The mechanism of hepatic retraction can be divided into “crush” due to pressure applied to liver tissue or “deviation” due to cranial deviation of the liver, causing angling in the vascular system. If there is damage to hepatic tissue, which of these mechanisms should be cited as the cause? To resolve this question, we separately simulated hepatic retraction, crush, and deviation in rats.

A few studies investigating whether hepatic retraction is harmful to the hepatic tissue were found in the available literature.[5,16] The present study aimed to determine whether hepatic retraction during upper abdominal surgery causes long-term damage to the hepatic tissue. If damage was present, we also aimed to find answers to the mechanism responsible. If we could understand the mechanism of damage, we could think about ways of decreasing the damage to the liver, particularly in already damaged liver tissue, such as in biliary atresia and cirrhosis cases.

Patients and Methods

Thirty Sprague-Dawley rats (mean weight: 227.3±13.2 g; range, 200 to 250 g) were included in the study. The number of rats required to be in the groups was calculated by a biostatistician while preparing the experimental project. The Experimental Research Center of the Medical Faculty of Başkent University provided the rats. The rats were housed in a windowless animal quarter with automatically controlled temperature (22±2°C) and illumination (light on at 7:00 AM and off at 9:00 PM; 14-h light, 10-h dark cycle). Humidity ranged from 50 to 55%. Rats were fed with standard rat chow and tap water ad libitum. The lost or severely ill rats were excluded from the study. The study protocol was approved by Başkent Ethical Committee for Experimental Research on Animals (Data: 26.04.2010, No: 10/14).

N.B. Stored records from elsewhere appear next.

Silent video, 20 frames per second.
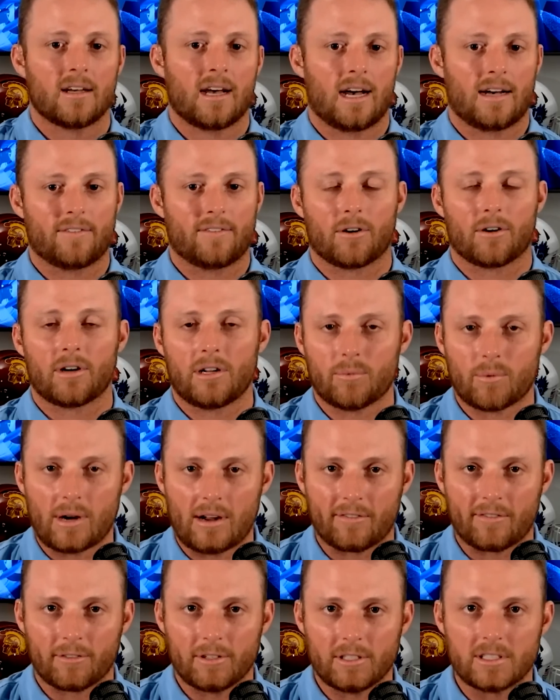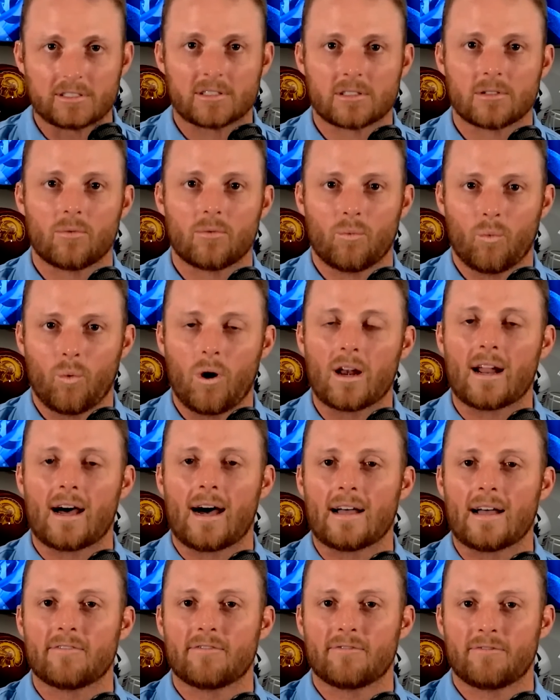I've already referenced what
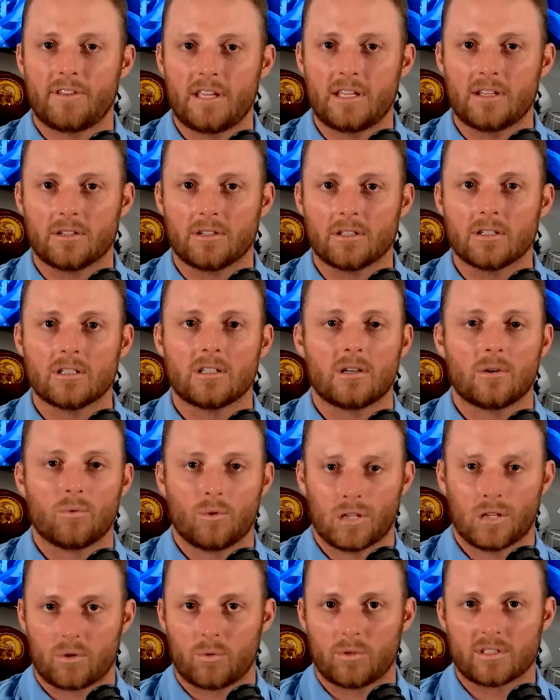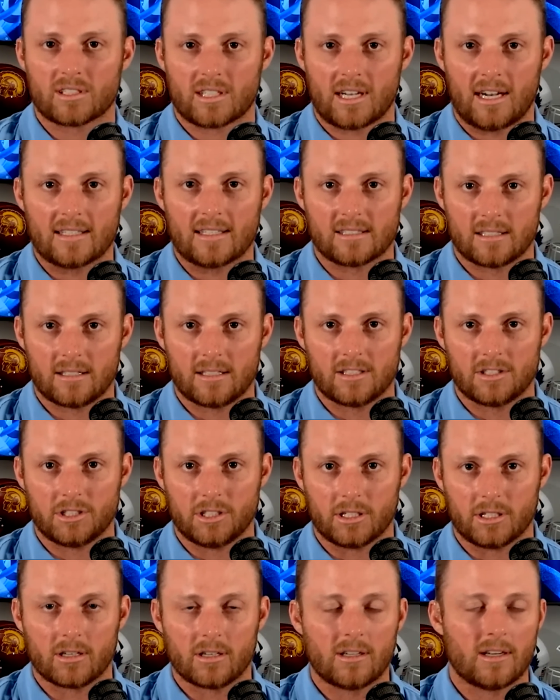I feel with Wisconsin this
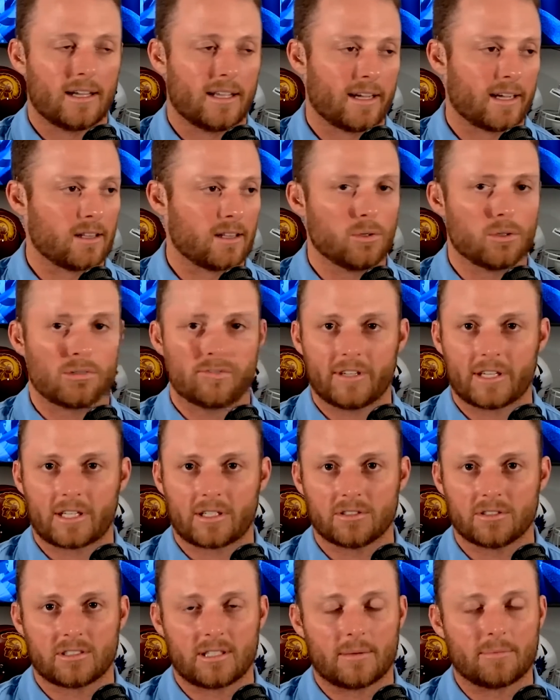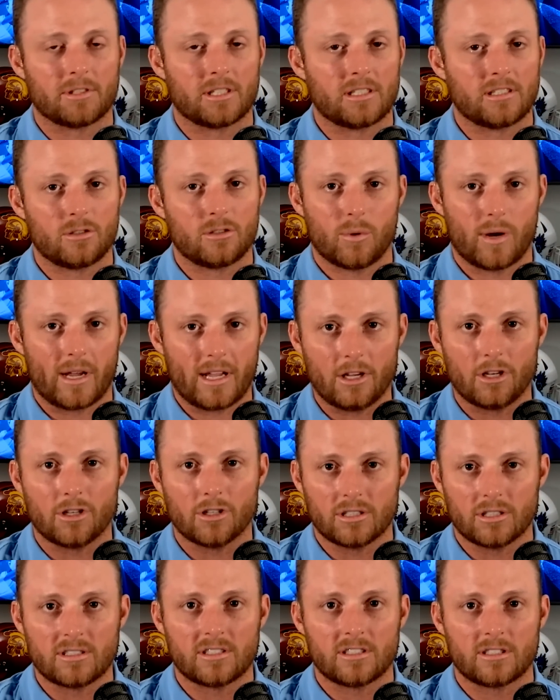year. I think Luke Fickle steps into a
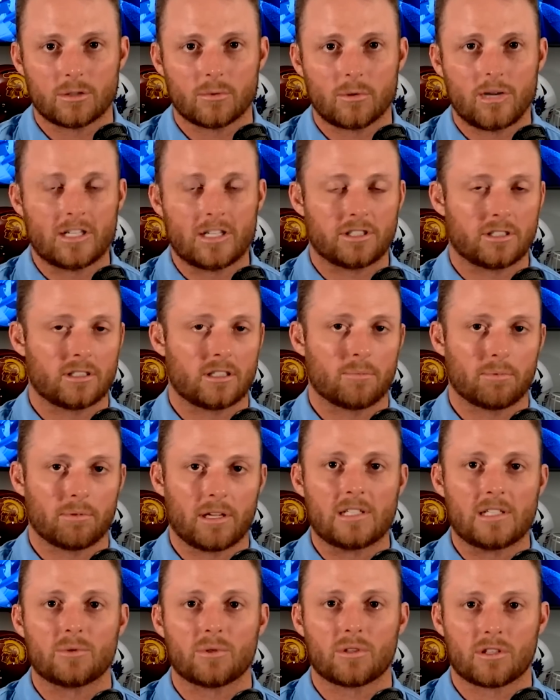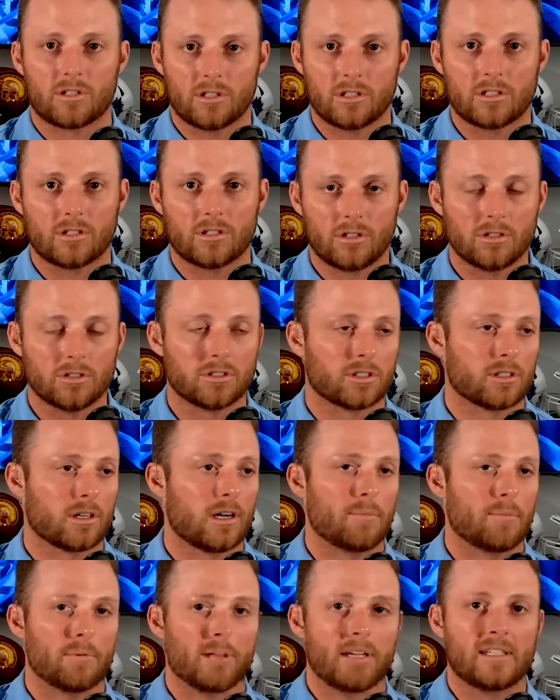good situation, a place with good culture,
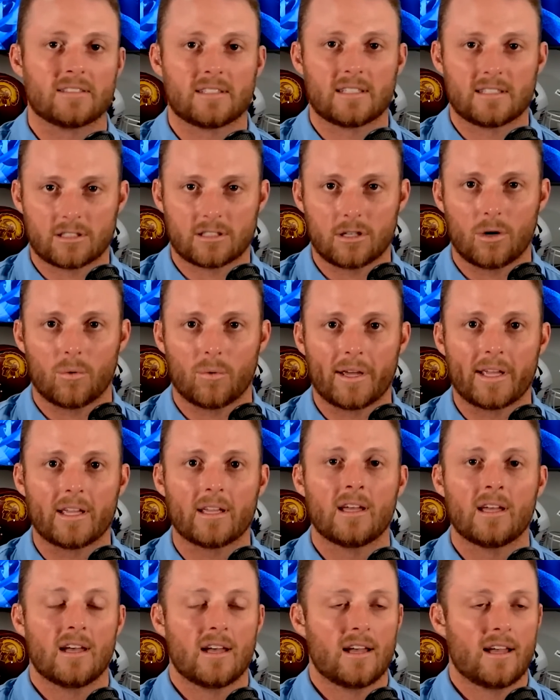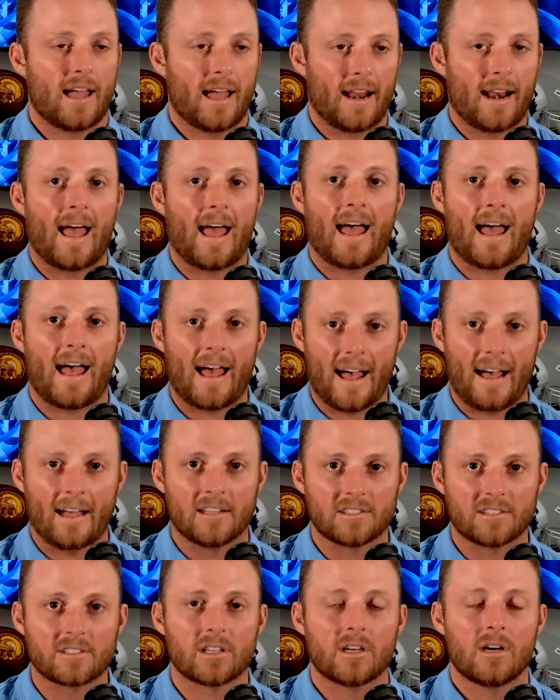a place that's going and
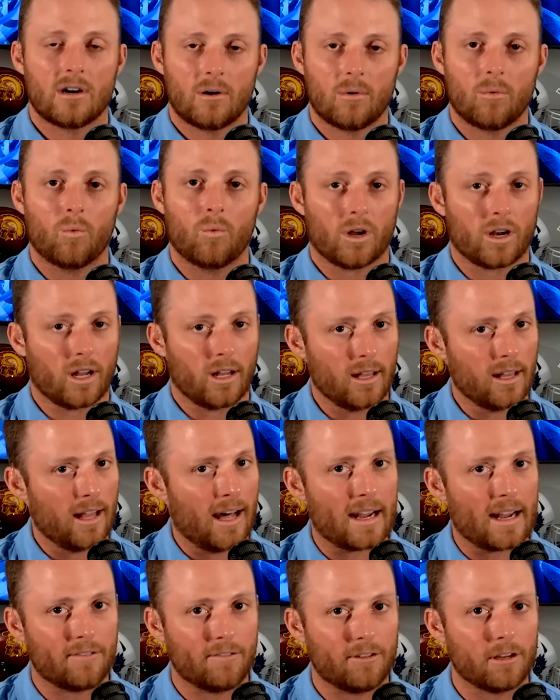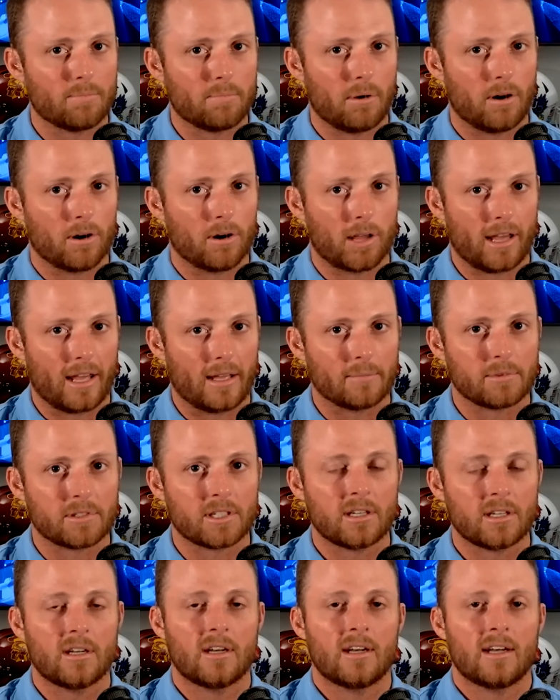has won a lot of football games
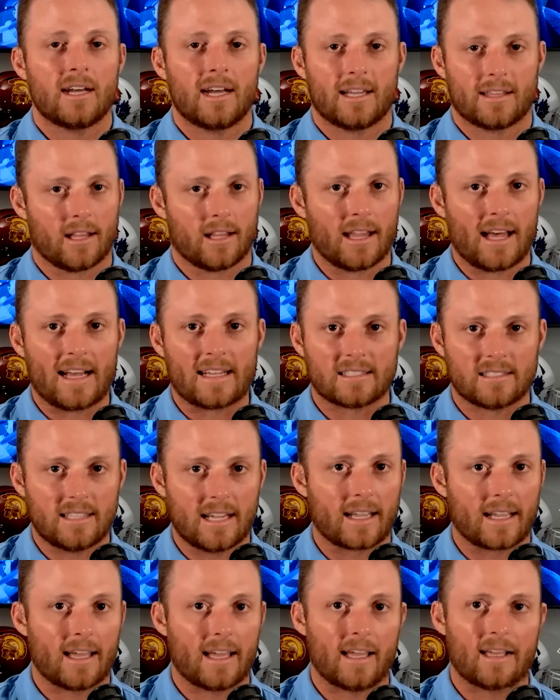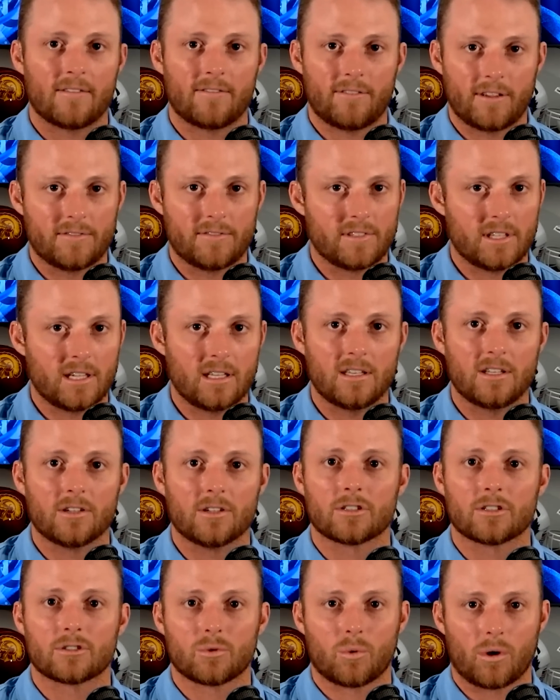in the last decade, fifteen
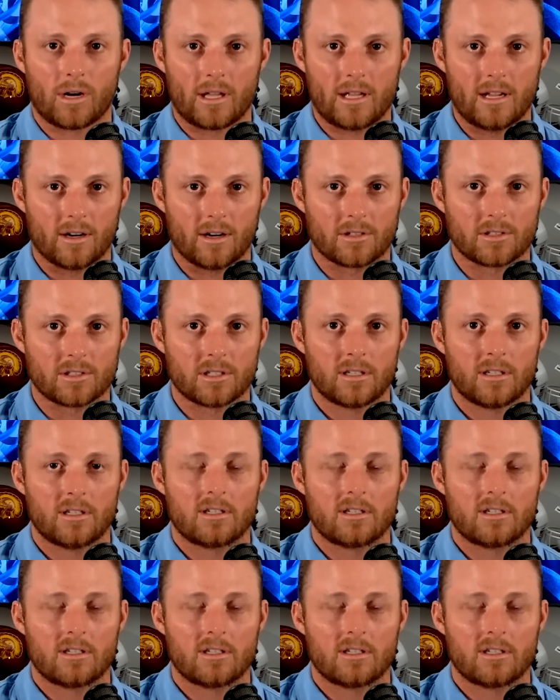years, twenty years.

Thirty animals were allocated to the following four groups: (i) the control group (n=6), in which no interventions were done; (ii) retraction group (n=8), in which retraction was applied to the liver with Farabeuf’s retractor for 30 min (a wet sponge was placed between the retractor and liver and a weight of 100 g was hung on the retractor part outside the abdomen with a suture thread to provide constant retraction for 30 min; Figure 1); (iii) the crush group (n=8), in which the liver was crushed with a flat surface bulldog clamp for 30 min without angling the vascular structures (a wet sponge was placed between the clamp and liver; Figure 2); and (iv) the deviation group (n=8), in which the two lobes of the liver were deviated cranially as creating angling to vascular structures and sutured to the diaphragm for 30 min (Figure 3). In the deviation group, the sutures were removed after 30 min, and the sutured liver tissue was discarded from the obtained sample tissue.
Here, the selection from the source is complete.